Bury issued an order yesterday, with only a few modifications because of Sandy:
Pursuant to this Court’s Order filed September 24, 2012, the Parties engaged in intense negotiations, resulting in a proposed Consent Decree that will reflect the agreement of all Parties to numerous Green and ancillary factors, with only a few areas of disagreement or objections anticipated. Therefore, it is no longer necessary for the Special Master to prepare a draft of the proposed Consent Decree and release it to the Parties by November 1, 2013. Instead the Parties plan to prepare the Consent Decree, but request they be allowed to complete the draft by November 5 because of hurricane Sandy, which has affected the east coast where the Department of Justice and the Special Master reside. The Parties have, therefore, stipulated to a slight modification of the September 24, 2012, Order, which does not affect the dates set therein. The Court finds good cause for modifying the September 24,
Other than that the schedule remains the same, as well as the order that "all documents, drafts, communications and
negotiations contemplated herein related to the filing of the USP shall remain privileged and confidential and shall not be shared outside the Parties.

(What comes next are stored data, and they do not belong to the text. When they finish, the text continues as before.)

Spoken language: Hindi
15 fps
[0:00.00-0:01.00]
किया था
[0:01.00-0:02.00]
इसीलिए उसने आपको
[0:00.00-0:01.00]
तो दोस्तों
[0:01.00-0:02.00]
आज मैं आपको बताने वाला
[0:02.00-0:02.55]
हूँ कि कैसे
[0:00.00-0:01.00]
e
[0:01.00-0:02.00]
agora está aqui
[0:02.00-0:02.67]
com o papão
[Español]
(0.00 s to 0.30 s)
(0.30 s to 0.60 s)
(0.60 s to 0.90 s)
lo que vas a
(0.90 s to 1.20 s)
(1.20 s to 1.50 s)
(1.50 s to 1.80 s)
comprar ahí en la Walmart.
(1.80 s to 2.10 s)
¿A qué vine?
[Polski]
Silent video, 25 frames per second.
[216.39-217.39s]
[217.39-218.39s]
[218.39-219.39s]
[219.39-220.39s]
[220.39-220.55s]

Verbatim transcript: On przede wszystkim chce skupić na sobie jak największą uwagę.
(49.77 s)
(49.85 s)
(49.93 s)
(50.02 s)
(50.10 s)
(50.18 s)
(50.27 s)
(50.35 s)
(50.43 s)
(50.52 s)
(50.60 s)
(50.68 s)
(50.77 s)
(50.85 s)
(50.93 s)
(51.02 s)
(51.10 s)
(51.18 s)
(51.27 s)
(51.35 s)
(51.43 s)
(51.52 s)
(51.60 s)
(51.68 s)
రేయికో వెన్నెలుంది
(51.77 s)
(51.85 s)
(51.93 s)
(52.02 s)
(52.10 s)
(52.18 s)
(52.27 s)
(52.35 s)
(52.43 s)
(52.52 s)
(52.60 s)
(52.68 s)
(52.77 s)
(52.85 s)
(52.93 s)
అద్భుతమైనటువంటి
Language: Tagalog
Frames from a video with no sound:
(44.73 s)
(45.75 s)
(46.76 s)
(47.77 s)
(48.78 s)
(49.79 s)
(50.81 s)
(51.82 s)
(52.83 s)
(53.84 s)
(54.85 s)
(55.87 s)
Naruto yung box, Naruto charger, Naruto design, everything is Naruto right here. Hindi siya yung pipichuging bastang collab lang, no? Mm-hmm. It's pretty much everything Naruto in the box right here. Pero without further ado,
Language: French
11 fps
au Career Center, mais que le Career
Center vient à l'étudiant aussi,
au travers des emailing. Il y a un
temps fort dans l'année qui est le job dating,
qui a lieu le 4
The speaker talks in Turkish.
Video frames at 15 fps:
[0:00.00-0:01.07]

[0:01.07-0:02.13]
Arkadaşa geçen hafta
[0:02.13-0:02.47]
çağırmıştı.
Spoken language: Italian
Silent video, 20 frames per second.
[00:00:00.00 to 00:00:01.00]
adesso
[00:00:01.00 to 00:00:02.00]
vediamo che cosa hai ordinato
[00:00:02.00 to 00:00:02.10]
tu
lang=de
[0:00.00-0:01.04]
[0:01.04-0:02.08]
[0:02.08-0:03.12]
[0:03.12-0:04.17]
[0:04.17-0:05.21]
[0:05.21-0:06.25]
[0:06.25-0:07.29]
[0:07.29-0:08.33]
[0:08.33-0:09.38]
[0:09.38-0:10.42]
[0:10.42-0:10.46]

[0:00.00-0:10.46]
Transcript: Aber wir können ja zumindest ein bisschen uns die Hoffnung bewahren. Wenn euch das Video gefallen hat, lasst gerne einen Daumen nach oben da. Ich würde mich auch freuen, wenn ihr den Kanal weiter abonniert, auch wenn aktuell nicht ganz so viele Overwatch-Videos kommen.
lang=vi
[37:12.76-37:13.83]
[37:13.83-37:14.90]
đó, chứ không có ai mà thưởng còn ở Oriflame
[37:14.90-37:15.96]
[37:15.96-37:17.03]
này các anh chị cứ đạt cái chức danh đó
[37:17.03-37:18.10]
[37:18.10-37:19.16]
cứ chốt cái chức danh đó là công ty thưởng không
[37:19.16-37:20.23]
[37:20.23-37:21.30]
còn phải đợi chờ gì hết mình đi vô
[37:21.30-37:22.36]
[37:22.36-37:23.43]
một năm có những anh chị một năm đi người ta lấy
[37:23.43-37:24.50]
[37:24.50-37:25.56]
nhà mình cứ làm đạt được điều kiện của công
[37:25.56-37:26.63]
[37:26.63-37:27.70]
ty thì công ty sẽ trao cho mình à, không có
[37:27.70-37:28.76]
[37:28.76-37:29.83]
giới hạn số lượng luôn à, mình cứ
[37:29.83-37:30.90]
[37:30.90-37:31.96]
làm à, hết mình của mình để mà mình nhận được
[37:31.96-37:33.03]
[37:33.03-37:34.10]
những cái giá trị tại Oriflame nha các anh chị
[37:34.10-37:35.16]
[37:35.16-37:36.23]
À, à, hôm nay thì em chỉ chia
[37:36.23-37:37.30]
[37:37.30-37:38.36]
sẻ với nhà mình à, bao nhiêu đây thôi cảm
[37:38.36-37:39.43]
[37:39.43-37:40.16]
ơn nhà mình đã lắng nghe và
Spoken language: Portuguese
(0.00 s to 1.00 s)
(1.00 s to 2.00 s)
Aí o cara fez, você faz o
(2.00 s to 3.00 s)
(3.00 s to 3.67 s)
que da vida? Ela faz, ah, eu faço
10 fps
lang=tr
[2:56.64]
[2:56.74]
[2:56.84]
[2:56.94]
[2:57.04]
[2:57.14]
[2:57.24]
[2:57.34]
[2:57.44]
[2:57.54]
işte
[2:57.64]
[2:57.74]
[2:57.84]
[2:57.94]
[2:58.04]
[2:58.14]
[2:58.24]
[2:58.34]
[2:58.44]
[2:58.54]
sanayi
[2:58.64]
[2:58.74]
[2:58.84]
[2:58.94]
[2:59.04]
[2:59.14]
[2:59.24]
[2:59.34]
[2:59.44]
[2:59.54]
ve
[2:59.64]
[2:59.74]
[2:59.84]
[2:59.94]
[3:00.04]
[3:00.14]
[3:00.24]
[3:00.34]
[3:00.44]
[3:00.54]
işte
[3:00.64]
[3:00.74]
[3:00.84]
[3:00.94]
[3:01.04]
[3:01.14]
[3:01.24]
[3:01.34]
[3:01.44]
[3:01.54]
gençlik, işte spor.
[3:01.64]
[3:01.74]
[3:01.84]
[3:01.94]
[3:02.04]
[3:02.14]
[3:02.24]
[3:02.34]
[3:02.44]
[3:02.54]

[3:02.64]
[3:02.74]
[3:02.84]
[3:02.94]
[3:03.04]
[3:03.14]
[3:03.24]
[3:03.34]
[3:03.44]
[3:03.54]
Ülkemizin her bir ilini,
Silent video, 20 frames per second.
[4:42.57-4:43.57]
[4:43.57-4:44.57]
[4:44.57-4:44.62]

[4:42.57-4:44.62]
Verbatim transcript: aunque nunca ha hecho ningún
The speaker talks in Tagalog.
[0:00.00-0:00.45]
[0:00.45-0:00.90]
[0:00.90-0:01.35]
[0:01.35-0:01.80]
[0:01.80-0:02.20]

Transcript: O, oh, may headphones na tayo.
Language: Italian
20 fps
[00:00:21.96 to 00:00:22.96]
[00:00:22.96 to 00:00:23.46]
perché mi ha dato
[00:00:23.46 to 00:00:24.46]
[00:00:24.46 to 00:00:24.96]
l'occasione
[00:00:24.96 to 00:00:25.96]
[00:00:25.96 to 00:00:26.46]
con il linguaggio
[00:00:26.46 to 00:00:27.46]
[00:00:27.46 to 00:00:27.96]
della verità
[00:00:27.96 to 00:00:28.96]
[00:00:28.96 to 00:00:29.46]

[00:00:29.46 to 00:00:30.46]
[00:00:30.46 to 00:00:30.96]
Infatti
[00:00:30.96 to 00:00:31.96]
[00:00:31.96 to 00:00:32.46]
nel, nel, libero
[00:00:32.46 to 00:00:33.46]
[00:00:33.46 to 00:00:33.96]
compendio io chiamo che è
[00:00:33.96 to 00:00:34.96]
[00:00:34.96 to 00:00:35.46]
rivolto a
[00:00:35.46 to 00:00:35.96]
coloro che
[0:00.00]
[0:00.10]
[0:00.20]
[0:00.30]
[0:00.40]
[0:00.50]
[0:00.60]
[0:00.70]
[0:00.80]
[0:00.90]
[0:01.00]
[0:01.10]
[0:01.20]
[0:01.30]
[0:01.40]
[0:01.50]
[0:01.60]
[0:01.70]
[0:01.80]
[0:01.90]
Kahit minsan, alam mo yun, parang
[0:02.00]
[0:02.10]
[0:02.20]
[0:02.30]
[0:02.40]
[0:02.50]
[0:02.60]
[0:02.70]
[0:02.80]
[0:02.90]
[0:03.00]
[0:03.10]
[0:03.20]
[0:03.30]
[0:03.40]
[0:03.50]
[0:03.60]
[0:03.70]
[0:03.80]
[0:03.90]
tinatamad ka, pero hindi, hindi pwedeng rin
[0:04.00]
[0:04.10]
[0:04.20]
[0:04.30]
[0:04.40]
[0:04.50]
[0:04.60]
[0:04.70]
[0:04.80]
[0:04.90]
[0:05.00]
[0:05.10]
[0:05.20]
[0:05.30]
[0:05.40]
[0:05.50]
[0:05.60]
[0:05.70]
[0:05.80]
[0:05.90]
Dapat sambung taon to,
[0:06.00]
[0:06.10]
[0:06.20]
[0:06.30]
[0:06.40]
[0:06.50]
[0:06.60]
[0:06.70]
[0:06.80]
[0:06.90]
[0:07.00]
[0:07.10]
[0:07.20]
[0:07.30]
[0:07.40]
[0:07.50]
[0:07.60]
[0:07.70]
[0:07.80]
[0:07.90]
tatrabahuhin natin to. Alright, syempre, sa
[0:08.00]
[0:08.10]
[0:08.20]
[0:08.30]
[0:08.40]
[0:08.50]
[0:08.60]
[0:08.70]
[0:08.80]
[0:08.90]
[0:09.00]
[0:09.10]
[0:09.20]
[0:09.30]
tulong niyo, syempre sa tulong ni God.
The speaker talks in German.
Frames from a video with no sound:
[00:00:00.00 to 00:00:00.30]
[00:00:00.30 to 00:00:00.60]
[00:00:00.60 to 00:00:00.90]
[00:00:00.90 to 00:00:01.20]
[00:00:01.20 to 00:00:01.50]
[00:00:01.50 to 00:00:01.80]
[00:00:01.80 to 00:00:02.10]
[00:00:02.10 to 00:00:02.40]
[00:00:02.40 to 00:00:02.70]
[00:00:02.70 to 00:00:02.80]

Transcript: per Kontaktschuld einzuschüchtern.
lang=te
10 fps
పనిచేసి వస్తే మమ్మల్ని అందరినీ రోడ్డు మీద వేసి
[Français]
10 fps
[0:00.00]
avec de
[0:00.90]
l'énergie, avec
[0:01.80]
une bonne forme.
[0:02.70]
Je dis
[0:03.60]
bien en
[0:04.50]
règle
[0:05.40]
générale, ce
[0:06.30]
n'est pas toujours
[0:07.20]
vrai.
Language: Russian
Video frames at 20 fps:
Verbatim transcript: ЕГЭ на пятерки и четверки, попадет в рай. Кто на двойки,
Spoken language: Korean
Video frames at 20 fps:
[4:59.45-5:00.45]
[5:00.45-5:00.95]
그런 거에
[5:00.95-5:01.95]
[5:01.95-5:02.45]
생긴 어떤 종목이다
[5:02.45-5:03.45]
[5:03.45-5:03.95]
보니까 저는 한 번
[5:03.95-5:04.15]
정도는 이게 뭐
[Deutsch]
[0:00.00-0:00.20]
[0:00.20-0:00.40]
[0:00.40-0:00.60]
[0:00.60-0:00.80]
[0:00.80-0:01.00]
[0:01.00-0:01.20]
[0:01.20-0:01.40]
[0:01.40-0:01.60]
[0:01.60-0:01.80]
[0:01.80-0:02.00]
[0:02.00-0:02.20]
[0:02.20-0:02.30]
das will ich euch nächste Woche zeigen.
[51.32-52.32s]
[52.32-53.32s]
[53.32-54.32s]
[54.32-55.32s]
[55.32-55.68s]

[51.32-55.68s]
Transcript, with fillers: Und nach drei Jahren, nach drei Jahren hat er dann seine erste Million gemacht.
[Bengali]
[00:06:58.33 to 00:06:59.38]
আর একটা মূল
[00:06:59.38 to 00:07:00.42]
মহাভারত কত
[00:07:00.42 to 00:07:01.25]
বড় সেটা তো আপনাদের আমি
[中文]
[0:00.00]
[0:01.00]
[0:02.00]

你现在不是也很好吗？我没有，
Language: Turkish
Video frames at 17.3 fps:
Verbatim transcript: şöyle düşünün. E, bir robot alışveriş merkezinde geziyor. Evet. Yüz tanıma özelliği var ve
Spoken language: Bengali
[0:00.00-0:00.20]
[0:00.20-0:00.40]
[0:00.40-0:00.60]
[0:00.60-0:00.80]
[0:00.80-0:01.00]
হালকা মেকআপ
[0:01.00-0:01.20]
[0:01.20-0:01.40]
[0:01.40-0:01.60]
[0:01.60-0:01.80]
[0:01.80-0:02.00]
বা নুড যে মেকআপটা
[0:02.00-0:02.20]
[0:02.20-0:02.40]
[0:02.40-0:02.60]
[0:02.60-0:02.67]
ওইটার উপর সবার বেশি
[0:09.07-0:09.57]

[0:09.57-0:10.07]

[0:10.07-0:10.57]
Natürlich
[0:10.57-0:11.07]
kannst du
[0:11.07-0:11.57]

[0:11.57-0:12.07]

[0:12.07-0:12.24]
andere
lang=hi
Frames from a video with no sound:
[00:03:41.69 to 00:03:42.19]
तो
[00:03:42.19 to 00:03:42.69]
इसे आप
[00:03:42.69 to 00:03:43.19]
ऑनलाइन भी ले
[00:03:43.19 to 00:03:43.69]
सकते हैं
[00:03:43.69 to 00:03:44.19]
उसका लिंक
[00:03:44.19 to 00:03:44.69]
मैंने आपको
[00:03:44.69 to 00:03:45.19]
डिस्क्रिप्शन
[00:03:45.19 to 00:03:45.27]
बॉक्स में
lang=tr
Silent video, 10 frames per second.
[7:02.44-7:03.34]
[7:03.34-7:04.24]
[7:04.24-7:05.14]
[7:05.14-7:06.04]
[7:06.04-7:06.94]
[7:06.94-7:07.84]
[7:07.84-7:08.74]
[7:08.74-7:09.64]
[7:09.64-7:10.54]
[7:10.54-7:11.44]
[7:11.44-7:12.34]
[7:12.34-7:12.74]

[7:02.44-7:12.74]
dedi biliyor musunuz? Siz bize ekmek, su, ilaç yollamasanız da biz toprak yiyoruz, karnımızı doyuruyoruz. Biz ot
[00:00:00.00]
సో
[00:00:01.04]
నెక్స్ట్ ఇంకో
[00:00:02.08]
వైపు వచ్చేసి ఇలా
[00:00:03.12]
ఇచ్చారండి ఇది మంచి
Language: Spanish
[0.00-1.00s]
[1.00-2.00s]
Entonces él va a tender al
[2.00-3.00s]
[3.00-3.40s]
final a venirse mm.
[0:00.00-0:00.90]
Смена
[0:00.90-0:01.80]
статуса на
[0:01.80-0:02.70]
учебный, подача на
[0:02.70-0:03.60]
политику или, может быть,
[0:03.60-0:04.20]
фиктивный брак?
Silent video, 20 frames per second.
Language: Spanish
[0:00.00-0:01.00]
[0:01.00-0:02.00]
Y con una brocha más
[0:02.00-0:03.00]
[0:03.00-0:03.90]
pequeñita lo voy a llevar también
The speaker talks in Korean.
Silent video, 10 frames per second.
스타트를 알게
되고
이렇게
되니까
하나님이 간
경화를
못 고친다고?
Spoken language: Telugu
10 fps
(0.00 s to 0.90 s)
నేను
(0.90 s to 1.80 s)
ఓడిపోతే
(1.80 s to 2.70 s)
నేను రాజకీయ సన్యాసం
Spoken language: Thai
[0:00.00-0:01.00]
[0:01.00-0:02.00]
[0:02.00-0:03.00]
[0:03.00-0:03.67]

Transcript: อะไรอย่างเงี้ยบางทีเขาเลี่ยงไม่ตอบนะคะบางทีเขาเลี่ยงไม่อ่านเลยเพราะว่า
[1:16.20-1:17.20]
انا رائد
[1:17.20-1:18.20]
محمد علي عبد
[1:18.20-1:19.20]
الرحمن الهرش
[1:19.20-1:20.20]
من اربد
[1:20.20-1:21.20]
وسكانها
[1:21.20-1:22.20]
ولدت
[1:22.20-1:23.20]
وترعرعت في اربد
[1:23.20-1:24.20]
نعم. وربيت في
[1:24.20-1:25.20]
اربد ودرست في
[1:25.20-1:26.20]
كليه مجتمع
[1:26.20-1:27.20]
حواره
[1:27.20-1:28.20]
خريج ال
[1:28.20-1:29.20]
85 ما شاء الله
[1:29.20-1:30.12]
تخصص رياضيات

The confidentiality provision referenced in the Court's July 13, 2012 Order (Doc. 1377) shall be extended to November 9, 2012.
You can read Bury's lastest order here:
So, come Friday, Nov. 9, the deseg plan will be filed with the court in English and in Spanish and simultaneously released to the public. And if the process has seemed complicated thus far, just wait until we get to the public comment period outlined in the order.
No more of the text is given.